Unidentified Analyst

I get, I’m asking something a little bit differently is that even includes accounting for that discussion that you’re having and the lower total cost of ownership, what pricing trends are you seeing for your products. Have they been relatively flat, down at some normal price decline, increase, that’s what I’m trying to get at. Even accounting for those discussions what price experience have you had over the past let’s call it 6 to 12 months.

Mark Ascolese

Let’s talk about the US market first; we actually have kind of maintained price and we’ve done that mainly due to this TCO discussion. We’ve also done a lot of work on the margin side in some instances on large opportunities for we have to get a little more aggressive on price. We’ve got aggressive cost out programs going on within the company.

In places like Europe where the euro has declined so much in value, it’s a very big issue for us, and we’re still selling at premium over there.
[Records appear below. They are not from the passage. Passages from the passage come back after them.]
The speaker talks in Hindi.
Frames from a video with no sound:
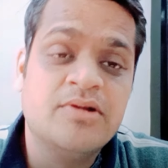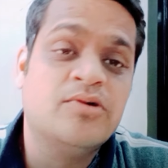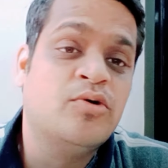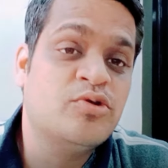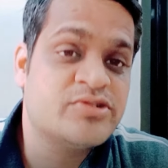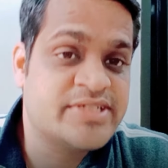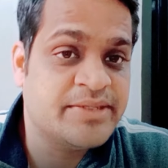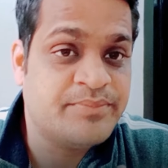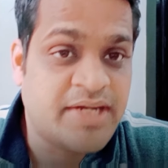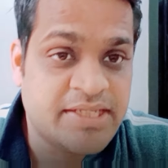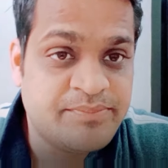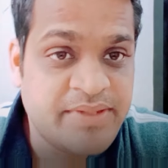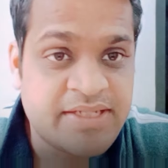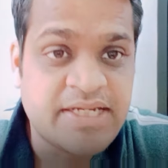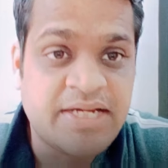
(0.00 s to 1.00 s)
और उसके
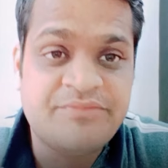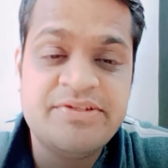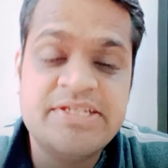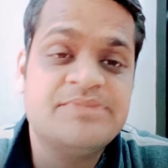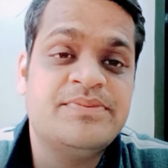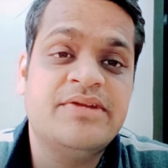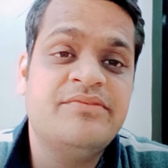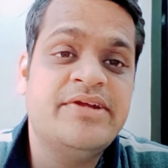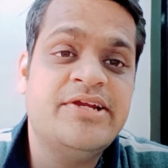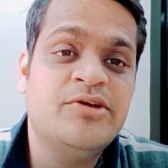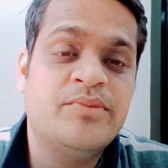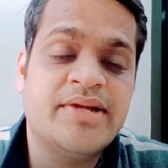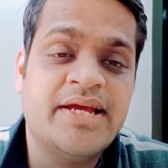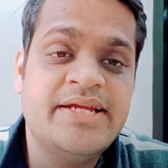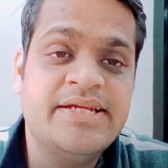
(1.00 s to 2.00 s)
बाद भी काफ़ी इस पर
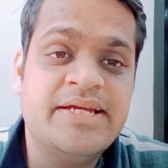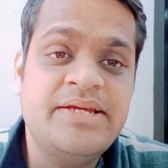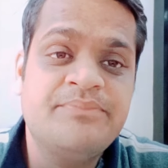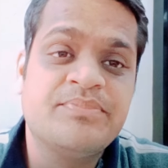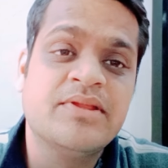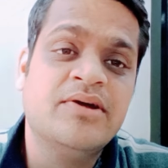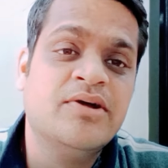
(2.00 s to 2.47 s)
वीडियो बनाई है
We’ve not been able to raise prices over there, obviously we’ve had to lower our prices somewhat, and we’ve had to make concerted effort on the TCO story to offset what’s going on with the euro currency valuation.

Plus our major competitors in Europe, people like Piller, Eurodiesel, and Hitec are all European based companies, and so in that market we tend to have a harder time against those guys than we do in other markets. But we’ve been, at least in the last 2.5 years, we’ve been able to maintain pricing good here. We’ve not been able to raise price, but we’ve been able to maintain price and we’ve been able to get cost out of the product.

Operator

This concludes the question and answer session. I’d like to turn the conference back over to the management team for any final remarks.

Mark Ascolese

Thank you for being on our call this morning. On behalf of the entire senior management team, our employees and our Board, I would like to express our appreciation for your continued interest in and support of Active Power. We look forward to speaking to you again next quarter.

Operator

Thank you, sir. This now concludes today’s call. Thank you for joining us. You may now disconnect.